По этой ли причине или по другой какой, но в окончательном тексте «Теркина на том свете» разговор этот выглядит гораздо бледнее, даже, я бы сказал, туманнее, чем в первоначальном своем виде:
— Тот, кто в этот комбинат
Нас послал с тобою.
С чьим ты именем, солдат,
Пал на поле боя.
Сам не помнишь? Так печать
Донесет до внуков,
Что ты должен был кричать.
Встав с гранатой. Ну-ка?
— Без печати нам с тобой
Знато-перезнато,
Что в бою — на то он бой —
Лишних слов не надо;
Что вступают там в права
И бывают кстати
Больше прочих те слова,
Что не для печати...
Даже и на том свете не решается герой Твардовского (или сам автор не разрешает ему, или его — автора — «внутренний редактор») сказать то, что ему хотелось, с той прямотой, с какой он говорил об этом в первом авторском замысле. Тут говорит он это не в глаза самому Сталину, власть которого распространяется и на тот свет, хотя в описываемые времена он вроде еще жив (жив, но в то же время как бы и мертв — поистине жуткий образ), — а всего лишь фронтовому другу, который служит ему путеводителем по «тому свету». Да и говорит не так прямо, как это сперва было замыслено автором, а довольно-таки уклончиво.
Но даже и из этого уклончивого ответа ясно, что ТЕ слова, которые «печать донесет до внуков», он, солдат, не кричал, а только лишь должен былих кричать. В бою, где — на то он бой — «лишних слов не надо», кричал совсем другие. Стало быть, эти, предписанные ему, как раз и были там лишними.
Да, первоначальный свой замысел Твардовский слегка подпортил. Во всяком случае, ослабил. Но жизненной правде он не изменил.
А вот еще одна история на эту тему.
Ее рассказал мне Алексей Иванович Пантелеев — автор (точнее — один из авторов) знаменитой в 20-е годы «Республики Шкид».
В 1943 году он был отозван из армии в Военный отдел ЦК ВЛКСМ и получил там задание: написать для «Комсомольской правды» очерк о подвиге Александра Матросова.

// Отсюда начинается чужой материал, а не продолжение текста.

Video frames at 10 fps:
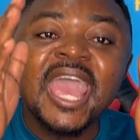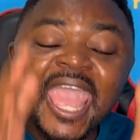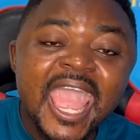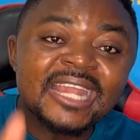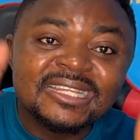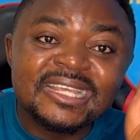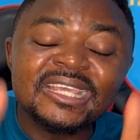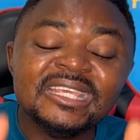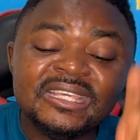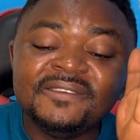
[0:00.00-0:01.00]

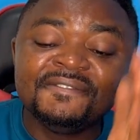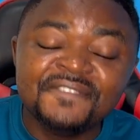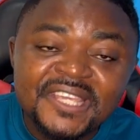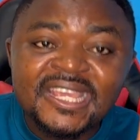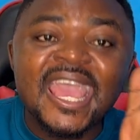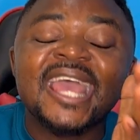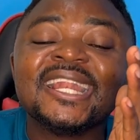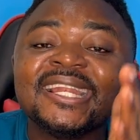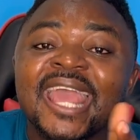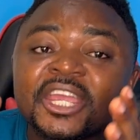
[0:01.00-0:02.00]
NEV
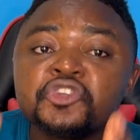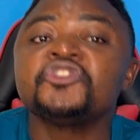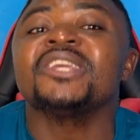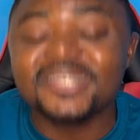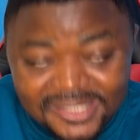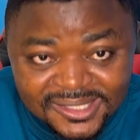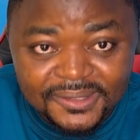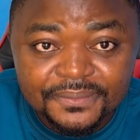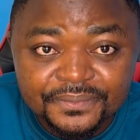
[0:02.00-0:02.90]
Electrics.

Очерк писался, что называется, по горячим следам. Со дня гибели героя прошло всего несколько месяцев. Алексей Иванович поехал в часть, где служил Саша Матросов, расспросил его однополчан, друзей, бывших свидетелями его подвига. Работал он над очерком с искренним интересом: Матросов, как оказалось, был бывший беспризорный, и автору «Республики Шкид» судьба парня показалась особенно близка.
Тут надо сказать, что Алексей Иванович был писатель скрупулезно честный, и очерк свой хотел написать (и написал) не то чтобы без вранья (это уж само собой), но даже и без всякой патетики, без котурнов, без всякого романтического пафоса. Он хотел рассказать о том, что произошло, так, как это было на самом деле. (Как выразился один мальчик, когда его спросили о стиле другого пантелеевского рассказа: «Стиль такой, как было».)